### Supplied material:
◇ ◇ ◇ ◇ ◇ ◇ ◇
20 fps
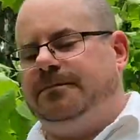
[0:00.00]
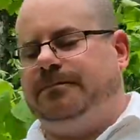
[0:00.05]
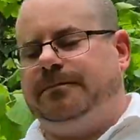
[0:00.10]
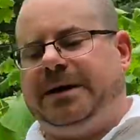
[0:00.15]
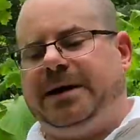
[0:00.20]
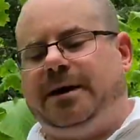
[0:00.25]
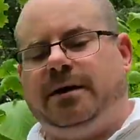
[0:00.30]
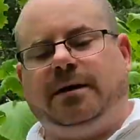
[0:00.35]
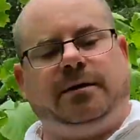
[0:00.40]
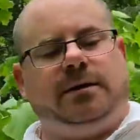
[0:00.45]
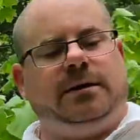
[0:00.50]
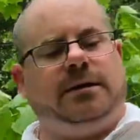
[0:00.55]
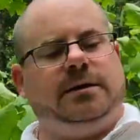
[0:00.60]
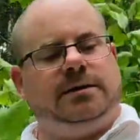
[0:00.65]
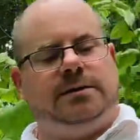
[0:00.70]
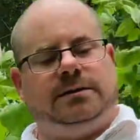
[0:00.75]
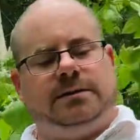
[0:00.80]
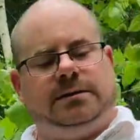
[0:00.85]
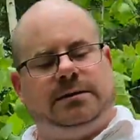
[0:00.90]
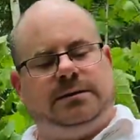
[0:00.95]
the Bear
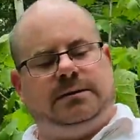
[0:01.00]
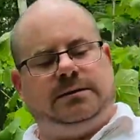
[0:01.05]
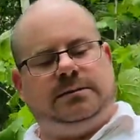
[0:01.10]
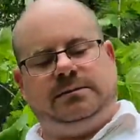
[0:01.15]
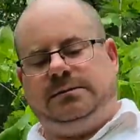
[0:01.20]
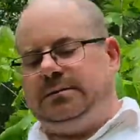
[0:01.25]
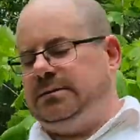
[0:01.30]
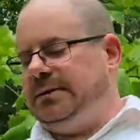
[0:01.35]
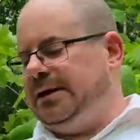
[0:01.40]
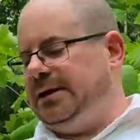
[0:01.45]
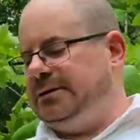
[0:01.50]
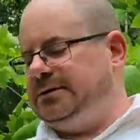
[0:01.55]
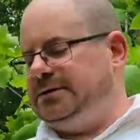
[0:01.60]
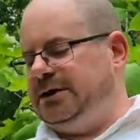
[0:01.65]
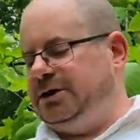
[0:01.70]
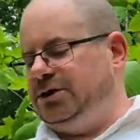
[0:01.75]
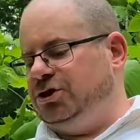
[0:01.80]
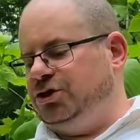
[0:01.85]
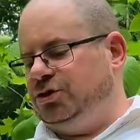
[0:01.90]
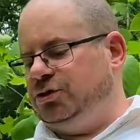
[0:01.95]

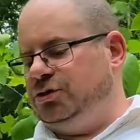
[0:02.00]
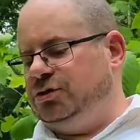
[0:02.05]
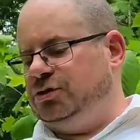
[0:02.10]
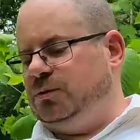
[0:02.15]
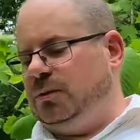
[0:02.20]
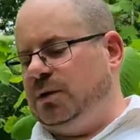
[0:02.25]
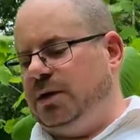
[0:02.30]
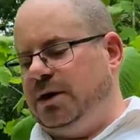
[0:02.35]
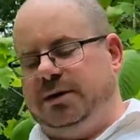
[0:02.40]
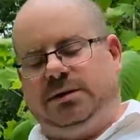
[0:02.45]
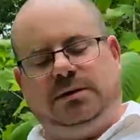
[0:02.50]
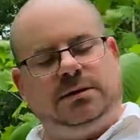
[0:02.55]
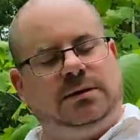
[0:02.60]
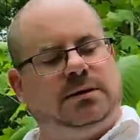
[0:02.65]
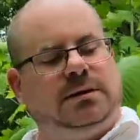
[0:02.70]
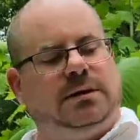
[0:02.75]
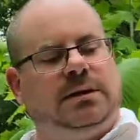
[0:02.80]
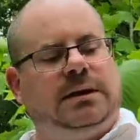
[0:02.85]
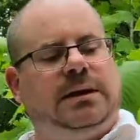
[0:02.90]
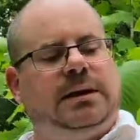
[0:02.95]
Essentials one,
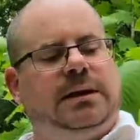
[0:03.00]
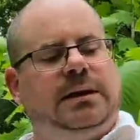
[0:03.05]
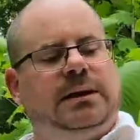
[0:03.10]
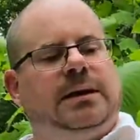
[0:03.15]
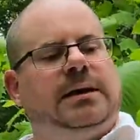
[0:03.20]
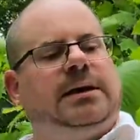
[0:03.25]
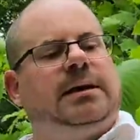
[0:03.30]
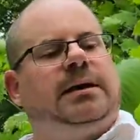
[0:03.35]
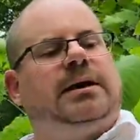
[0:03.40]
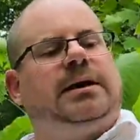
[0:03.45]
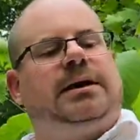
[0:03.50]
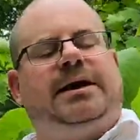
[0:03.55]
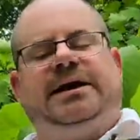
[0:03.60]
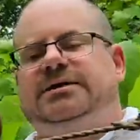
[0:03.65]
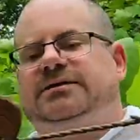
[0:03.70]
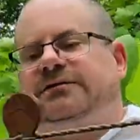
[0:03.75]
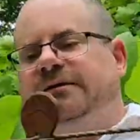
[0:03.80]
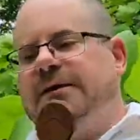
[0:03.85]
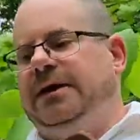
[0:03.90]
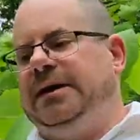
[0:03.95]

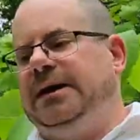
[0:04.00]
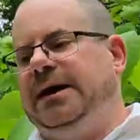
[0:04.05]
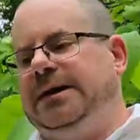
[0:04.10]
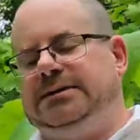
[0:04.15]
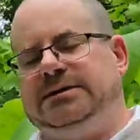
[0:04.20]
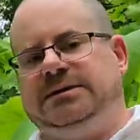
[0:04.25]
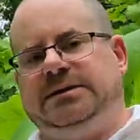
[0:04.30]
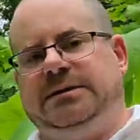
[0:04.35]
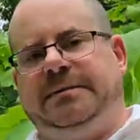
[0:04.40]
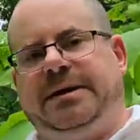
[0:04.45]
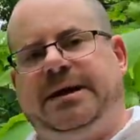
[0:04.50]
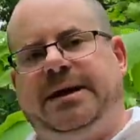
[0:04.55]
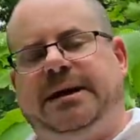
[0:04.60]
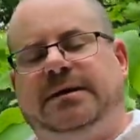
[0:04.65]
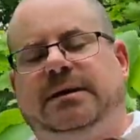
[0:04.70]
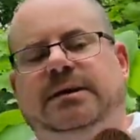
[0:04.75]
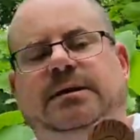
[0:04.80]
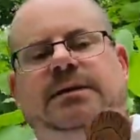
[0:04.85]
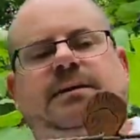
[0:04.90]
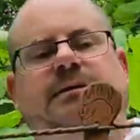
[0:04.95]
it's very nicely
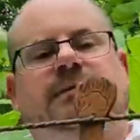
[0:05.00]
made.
◇ ◇ ◇ ◇ ◇ ◇ ◇
### Problem:
Repeat all of the entries above word for word and omit the pictures.

### Exercise output:
20 fps
[0:00.00]
[0:00.05]
[0:00.10]
[0:00.15]
[0:00.20]
[0:00.25]
[0:00.30]
[0:00.35]
[0:00.40]
[0:00.45]
[0:00.50]
[0:00.55]
[0:00.60]
[0:00.65]
[0:00.70]
[0:00.75]
[0:00.80]
[0:00.85]
[0:00.90]
[0:00.95]
the Bear
[0:01.00]
[0:01.05]
[0:01.10]
[0:01.15]
[0:01.20]
[0:01.25]
[0:01.30]
[0:01.35]
[0:01.40]
[0:01.45]
[0:01.50]
[0:01.55]
[0:01.60]
[0:01.65]
[0:01.70]
[0:01.75]
[0:01.80]
[0:01.85]
[0:01.90]
[0:01.95]

[0:02.00]
[0:02.05]
[0:02.10]
[0:02.15]
[0:02.20]
[0:02.25]
[0:02.30]
[0:02.35]
[0:02.40]
[0:02.45]
[0:02.50]
[0:02.55]
[0:02.60]
[0:02.65]
[0:02.70]
[0:02.75]
[0:02.80]
[0:02.85]
[0:02.90]
[0:02.95]
Essentials one,
[0:03.00]
[0:03.05]
[0:03.10]
[0:03.15]
[0:03.20]
[0:03.25]
[0:03.30]
[0:03.35]
[0:03.40]
[0:03.45]
[0:03.50]
[0:03.55]
[0:03.60]
[0:03.65]
[0:03.70]
[0:03.75]
[0:03.80]
[0:03.85]
[0:03.90]
[0:03.95]

[0:04.00]
[0:04.05]
[0:04.10]
[0:04.15]
[0:04.20]
[0:04.25]
[0:04.30]
[0:04.35]
[0:04.40]
[0:04.45]
[0:04.50]
[0:04.55]
[0:04.60]
[0:04.65]
[0:04.70]
[0:04.75]
[0:04.80]
[0:04.85]
[0:04.90]
[0:04.95]
it's very nicely
[0:05.00]
made.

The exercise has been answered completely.